*What to produce*
Output the entries as they appear, skipping images.

─── Provided records ───

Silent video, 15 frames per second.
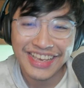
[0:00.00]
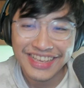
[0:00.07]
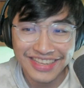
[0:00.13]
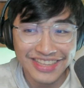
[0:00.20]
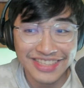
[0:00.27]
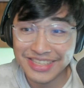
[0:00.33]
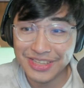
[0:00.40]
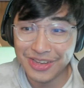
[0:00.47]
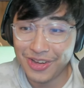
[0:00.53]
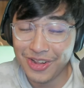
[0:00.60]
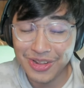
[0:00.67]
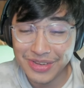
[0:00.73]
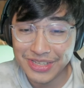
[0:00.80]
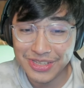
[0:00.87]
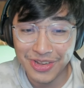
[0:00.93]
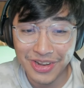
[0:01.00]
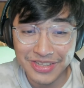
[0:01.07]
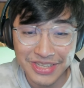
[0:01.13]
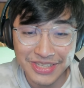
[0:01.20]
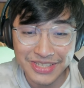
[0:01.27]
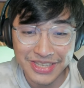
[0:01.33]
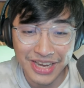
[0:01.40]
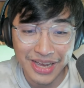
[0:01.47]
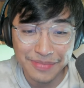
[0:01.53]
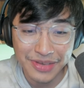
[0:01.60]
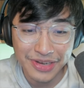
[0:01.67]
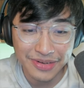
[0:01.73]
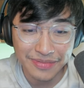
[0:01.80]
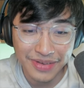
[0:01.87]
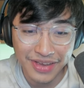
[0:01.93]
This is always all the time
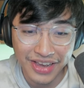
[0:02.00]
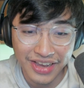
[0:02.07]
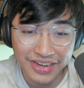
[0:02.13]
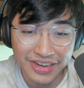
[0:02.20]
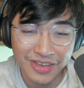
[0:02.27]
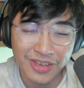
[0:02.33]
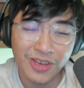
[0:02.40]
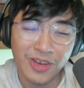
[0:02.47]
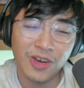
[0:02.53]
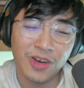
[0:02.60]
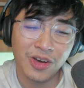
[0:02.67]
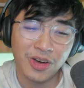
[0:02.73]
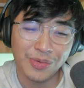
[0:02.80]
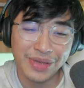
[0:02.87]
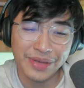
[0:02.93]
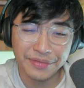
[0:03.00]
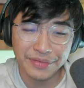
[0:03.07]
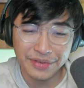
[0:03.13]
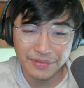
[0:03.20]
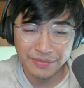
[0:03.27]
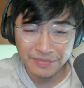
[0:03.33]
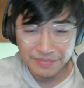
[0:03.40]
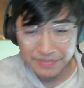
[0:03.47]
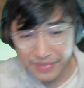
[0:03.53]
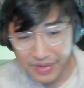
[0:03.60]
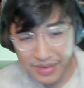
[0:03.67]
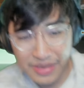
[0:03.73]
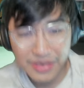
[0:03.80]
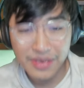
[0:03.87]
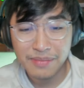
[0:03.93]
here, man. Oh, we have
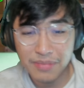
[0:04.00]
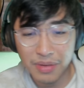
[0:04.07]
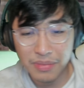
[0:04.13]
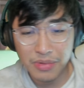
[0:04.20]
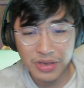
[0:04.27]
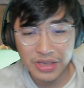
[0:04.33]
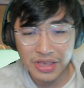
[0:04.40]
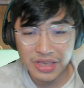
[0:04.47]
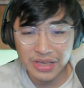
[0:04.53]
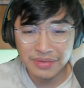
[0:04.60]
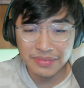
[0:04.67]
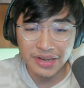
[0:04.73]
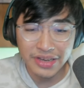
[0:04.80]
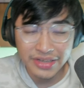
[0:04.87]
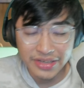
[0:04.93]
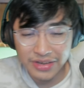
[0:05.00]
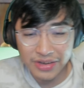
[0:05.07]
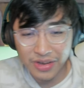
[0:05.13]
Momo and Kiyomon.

───

*Your response*
Silent video, 15 frames per second.
[0:00.00]
[0:00.07]
[0:00.13]
[0:00.20]
[0:00.27]
[0:00.33]
[0:00.40]
[0:00.47]
[0:00.53]
[0:00.60]
[0:00.67]
[0:00.73]
[0:00.80]
[0:00.87]
[0:00.93]
[0:01.00]
[0:01.07]
[0:01.13]
[0:01.20]
[0:01.27]
[0:01.33]
[0:01.40]
[0:01.47]
[0:01.53]
[0:01.60]
[0:01.67]
[0:01.73]
[0:01.80]
[0:01.87]
[0:01.93]
This is always all the time
[0:02.00]
[0:02.07]
[0:02.13]
[0:02.20]
[0:02.27]
[0:02.33]
[0:02.40]
[0:02.47]
[0:02.53]
[0:02.60]
[0:02.67]
[0:02.73]
[0:02.80]
[0:02.87]
[0:02.93]
[0:03.00]
[0:03.07]
[0:03.13]
[0:03.20]
[0:03.27]
[0:03.33]
[0:03.40]
[0:03.47]
[0:03.53]
[0:03.60]
[0:03.67]
[0:03.73]
[0:03.80]
[0:03.87]
[0:03.93]
here, man. Oh, we have
[0:04.00]
[0:04.07]
[0:04.13]
[0:04.20]
[0:04.27]
[0:04.33]
[0:04.40]
[0:04.47]
[0:04.53]
[0:04.60]
[0:04.67]
[0:04.73]
[0:04.80]
[0:04.87]
[0:04.93]
[0:05.00]
[0:05.07]
[0:05.13]
Momo and Kiyomon.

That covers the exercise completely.